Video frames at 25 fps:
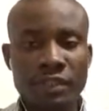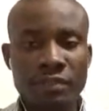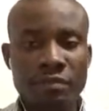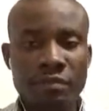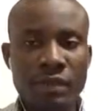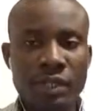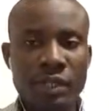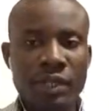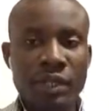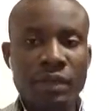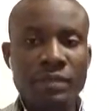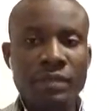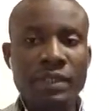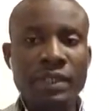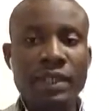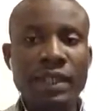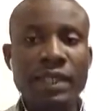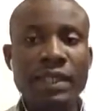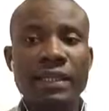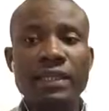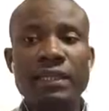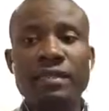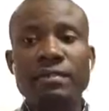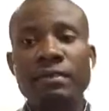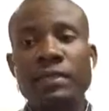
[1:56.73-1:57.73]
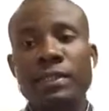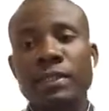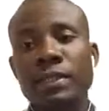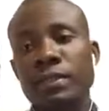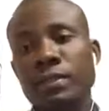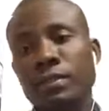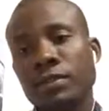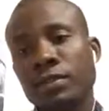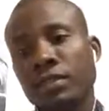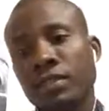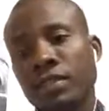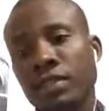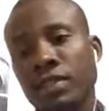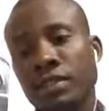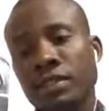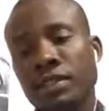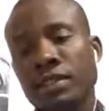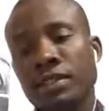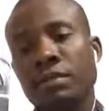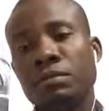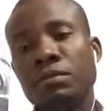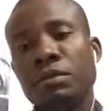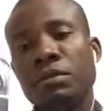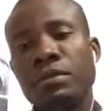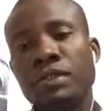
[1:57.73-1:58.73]
to make up the telecommunication
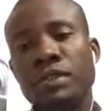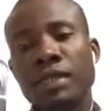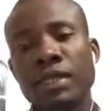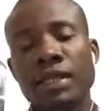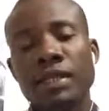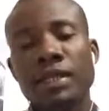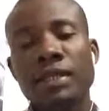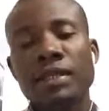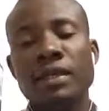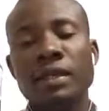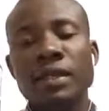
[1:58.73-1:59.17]
system, you say.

# [TASK TO COMPLETE]
Output all of the entries verbatim, leaving out any images.

# [TASK ANSWER]
Video frames at 25 fps:
[1:56.73-1:57.73]
[1:57.73-1:58.73]
to make up the telecommunication
[1:58.73-1:59.17]
system, you say.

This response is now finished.